Write the records out again exactly as they read, dropping any picture they hold.

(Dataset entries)
* * * *

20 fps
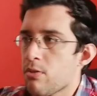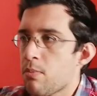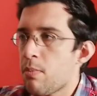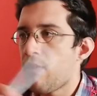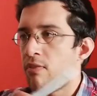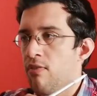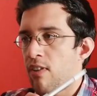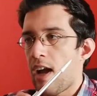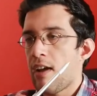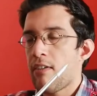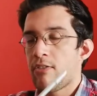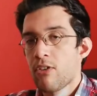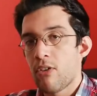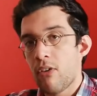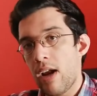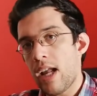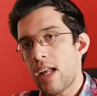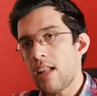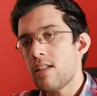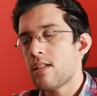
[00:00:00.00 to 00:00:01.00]
to be five
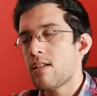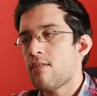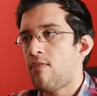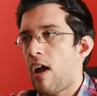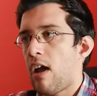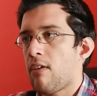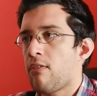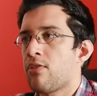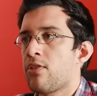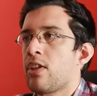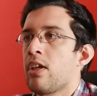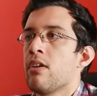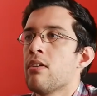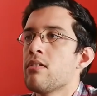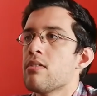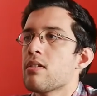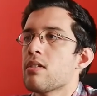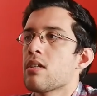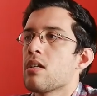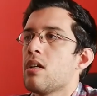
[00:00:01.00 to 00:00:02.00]
grades five
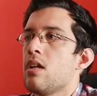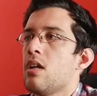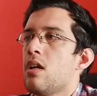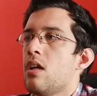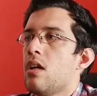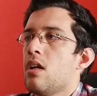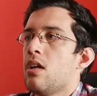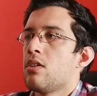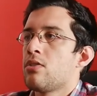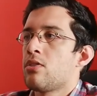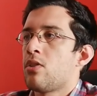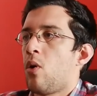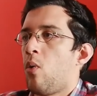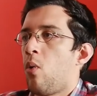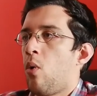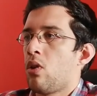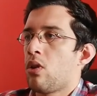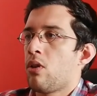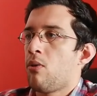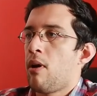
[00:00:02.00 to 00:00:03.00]
tiers so
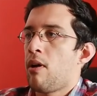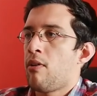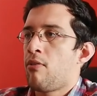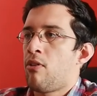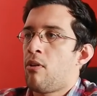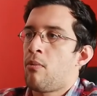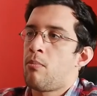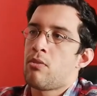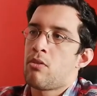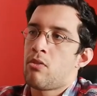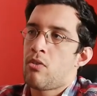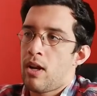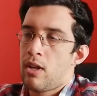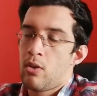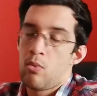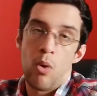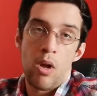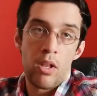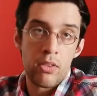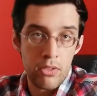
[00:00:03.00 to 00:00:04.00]
all the way from
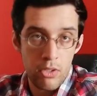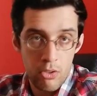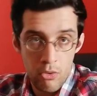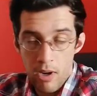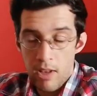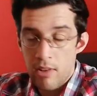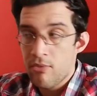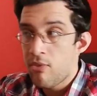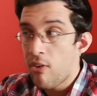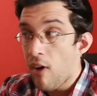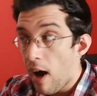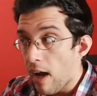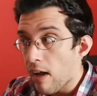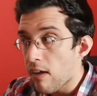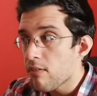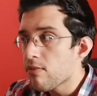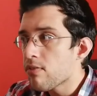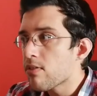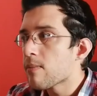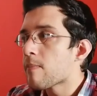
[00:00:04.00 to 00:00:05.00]
grade 1 to grade
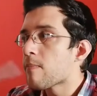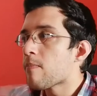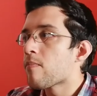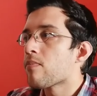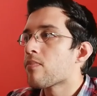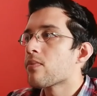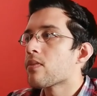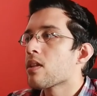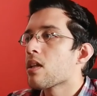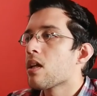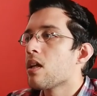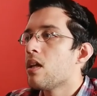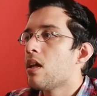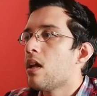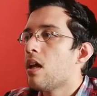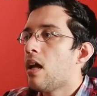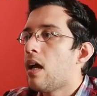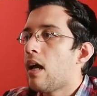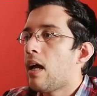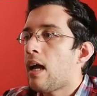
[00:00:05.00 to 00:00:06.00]
5
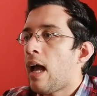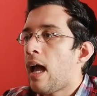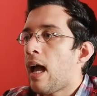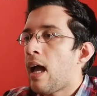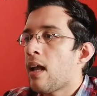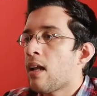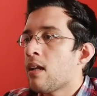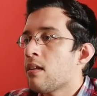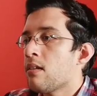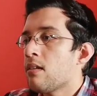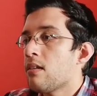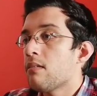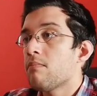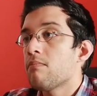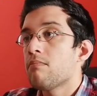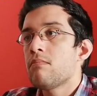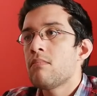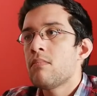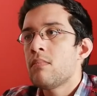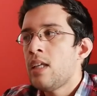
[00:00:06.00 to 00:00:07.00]
and
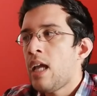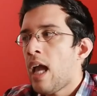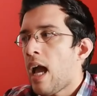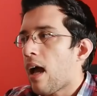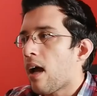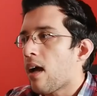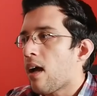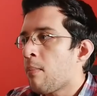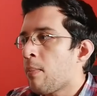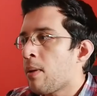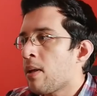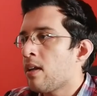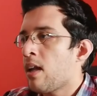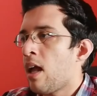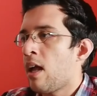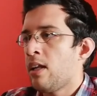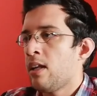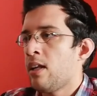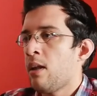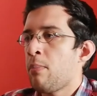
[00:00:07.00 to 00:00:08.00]
yeah i mean
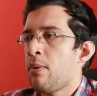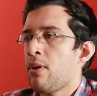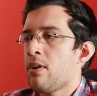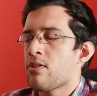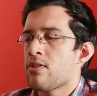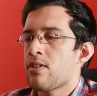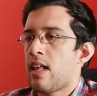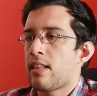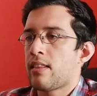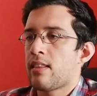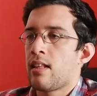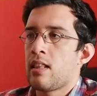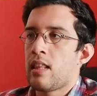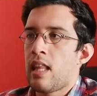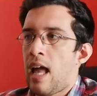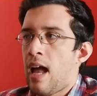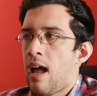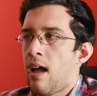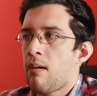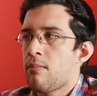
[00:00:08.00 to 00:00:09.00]
it appears that the
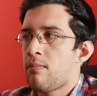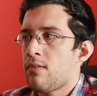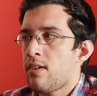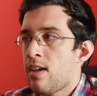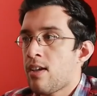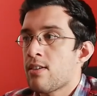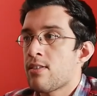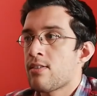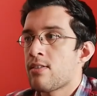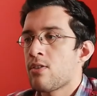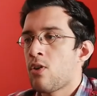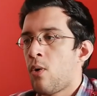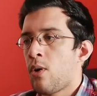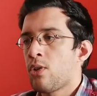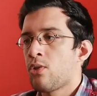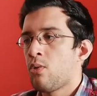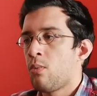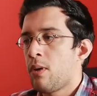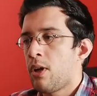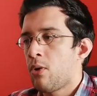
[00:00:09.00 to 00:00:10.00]
lab is going
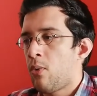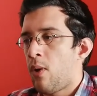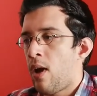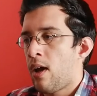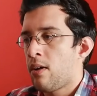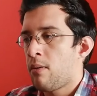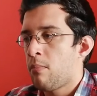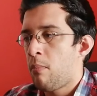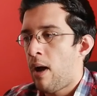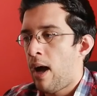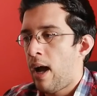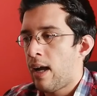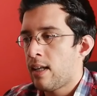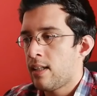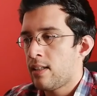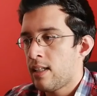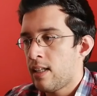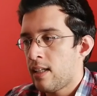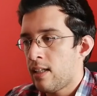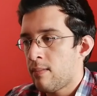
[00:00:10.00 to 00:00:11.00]
to be run by
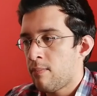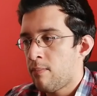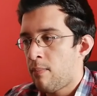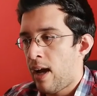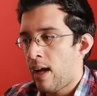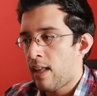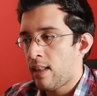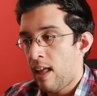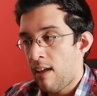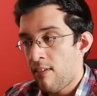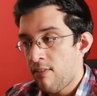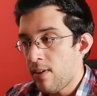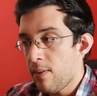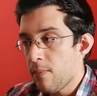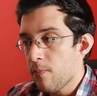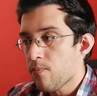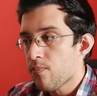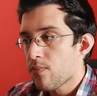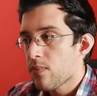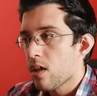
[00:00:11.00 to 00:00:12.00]
by
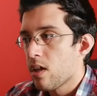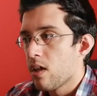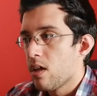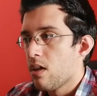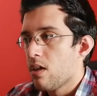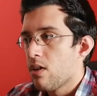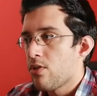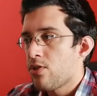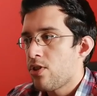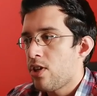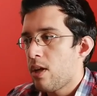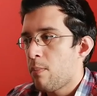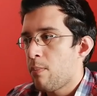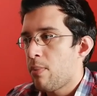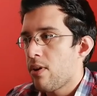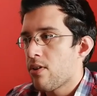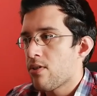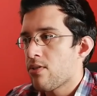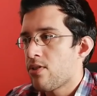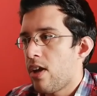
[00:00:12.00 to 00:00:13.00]
levy she
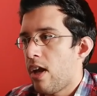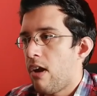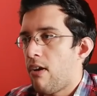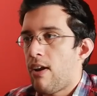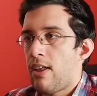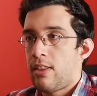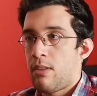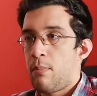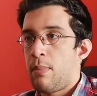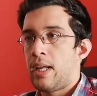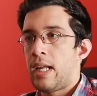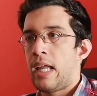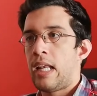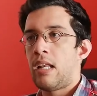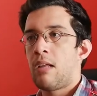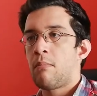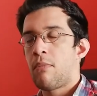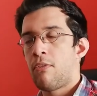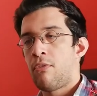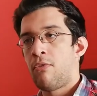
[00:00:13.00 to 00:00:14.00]
appears here at the
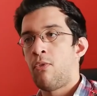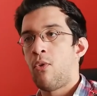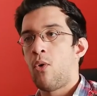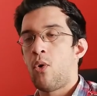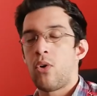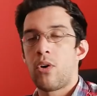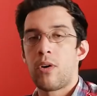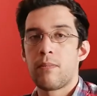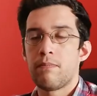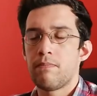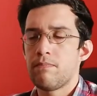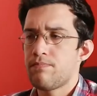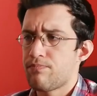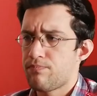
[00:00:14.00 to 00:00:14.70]
beginning before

* * * *

(Exercise output)
20 fps
[00:00:00.00 to 00:00:01.00]
to be five
[00:00:01.00 to 00:00:02.00]
grades five
[00:00:02.00 to 00:00:03.00]
tiers so
[00:00:03.00 to 00:00:04.00]
all the way from
[00:00:04.00 to 00:00:05.00]
grade 1 to grade
[00:00:05.00 to 00:00:06.00]
5
[00:00:06.00 to 00:00:07.00]
and
[00:00:07.00 to 00:00:08.00]
yeah i mean
[00:00:08.00 to 00:00:09.00]
it appears that the
[00:00:09.00 to 00:00:10.00]
lab is going
[00:00:10.00 to 00:00:11.00]
to be run by
[00:00:11.00 to 00:00:12.00]
by
[00:00:12.00 to 00:00:13.00]
levy she
[00:00:13.00 to 00:00:14.00]
appears here at the
[00:00:14.00 to 00:00:14.70]
beginning before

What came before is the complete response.